Politics of Saturday, 9 August 2014
The Electoral Commission (EC) says it will launch investigations into allegations that some of its personnel are accepting baptismal cards and birth certificates as forms of identification for the ongoing voter registration exercise.
This follows a statement issued by the Coalition of Domestic Election Observers (CODEO) stating that some registration officials were registering prospective applicants who did not possess the specified forms of identification.
The Supreme Court has ruled that prospective applicants must either provide a national identification card, passport or driver’s license to prove their identities.
The Commission’s Acting Public Affairs Director, Christian Owusu Parry on Eyewitness News stated that the officials were given adequate training on the required documents needed for the registration.
“We made it quite emphatically clear that the Supreme Court has struck down the use of the National Health Insurance cards so we are not accepting it. And again, we have never talked about baptismal card or even the birth certificate,” he said.

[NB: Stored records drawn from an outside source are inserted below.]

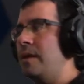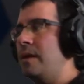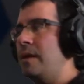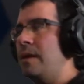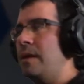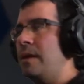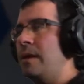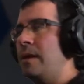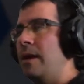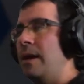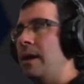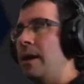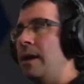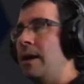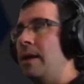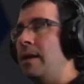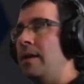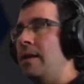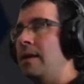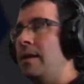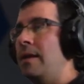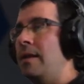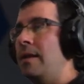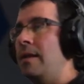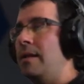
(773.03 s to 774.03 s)

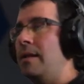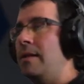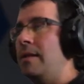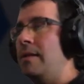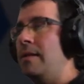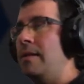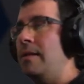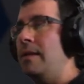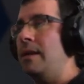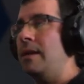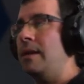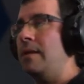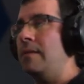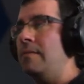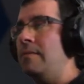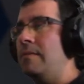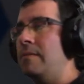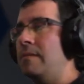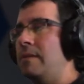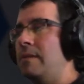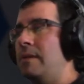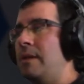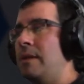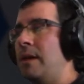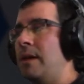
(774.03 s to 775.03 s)
And yeah,
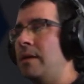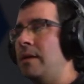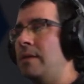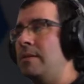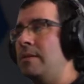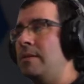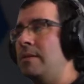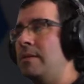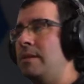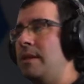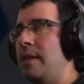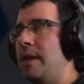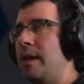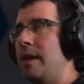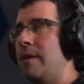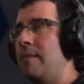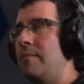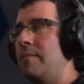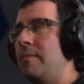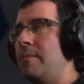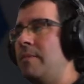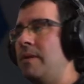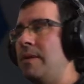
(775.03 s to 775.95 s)
that's the game.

According to him, these forms of identification were not used in 2012 and neither are they being used in the current registration exercise.
He remarked that, “it will be a bit strange that any registration officer anywhere would accept a baptismal card or a birth certificate.”

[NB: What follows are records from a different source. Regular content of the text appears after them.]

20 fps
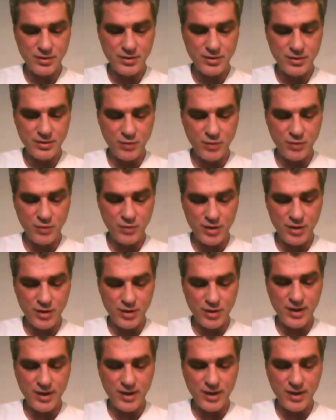the wrongs
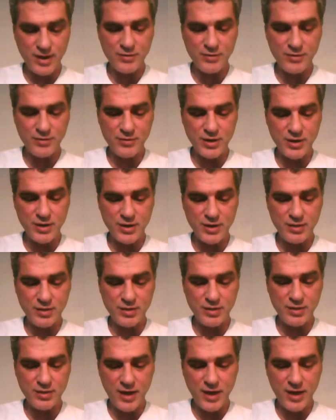that I have committed in the
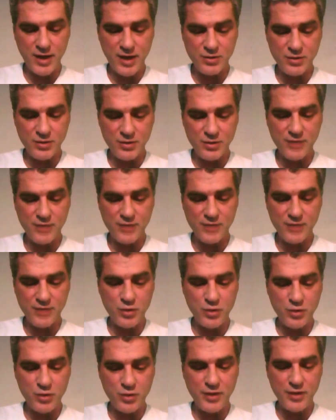past will have no
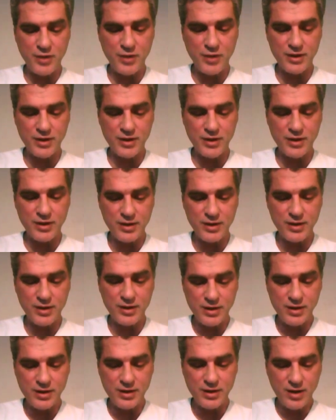bearing
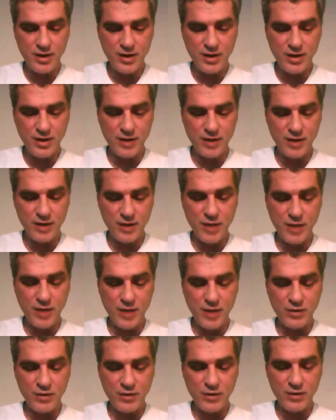on the
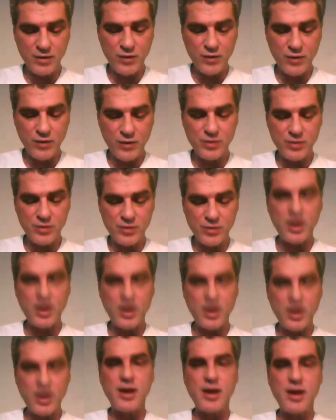matter of whether or
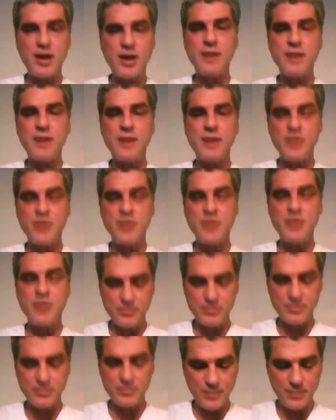not I am
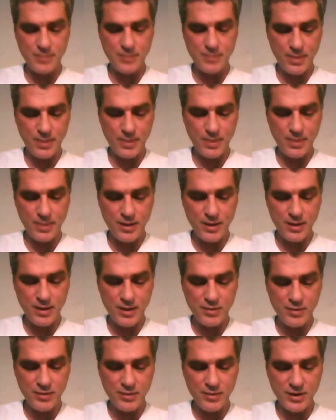Him.
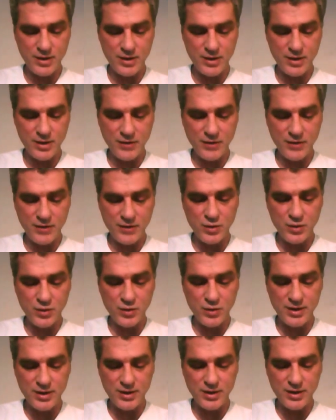Because if they
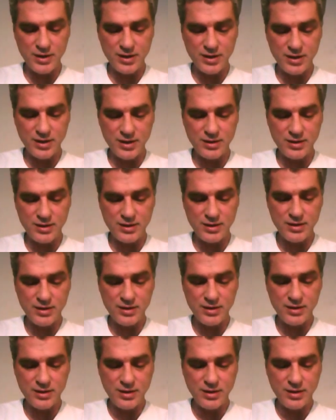really did,
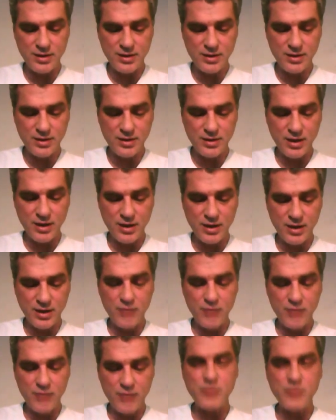then God
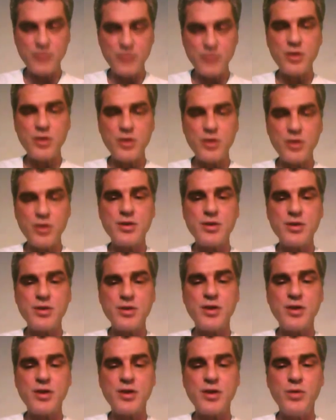would have chosen
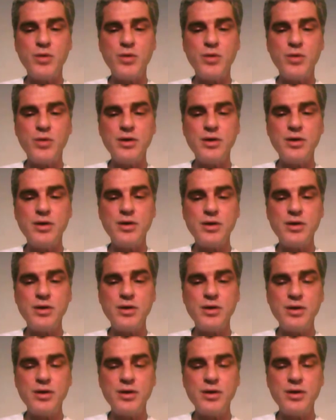someone
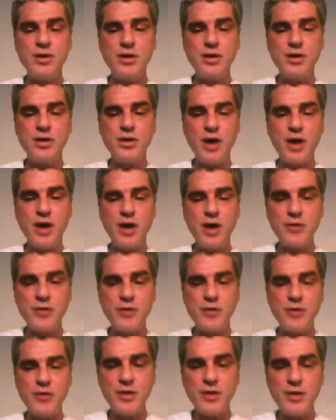other
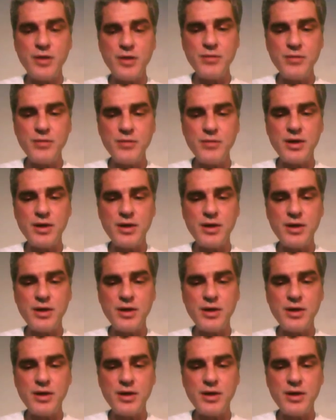than me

Mr. Owusu Parry assured that the Commission will investigate the matter and if it is confirmed, the district officers will be made to answer “and then the Commission will decide what to do.”
Regarding the lack of Police presence at registration centers, he clarified that it is not the practice for Police personnel to be deployed to man the various registration centers across the country during registration exercises.
This response also follows an observation by CODEO that “there has not been any visible Police presence at the registration centers.”
According to Mr. Owusu Parry, registration of voters unlike elections take place over a period of time, therefore, the Commission cannot hire the services of over 6,000 Police personnel to police the 6,000 registration centers.
But the district officers, according to him, are rather advised to seek Police intervention “if they have indication that there is going to be violence at any particular registration center.”
He insisted, “it has never been the case that we deploy Police for registration of voters.”
The EC is undertaking a 10-day registration exercise to register persons who turned 18 years after the 2012 general elections and other individuals who were unable to register during the last registration exercise.
The limited voter registration exercise is taking place across 6,000 centers and CODEO has deployed 350 of its field volunteers to observe the exercise.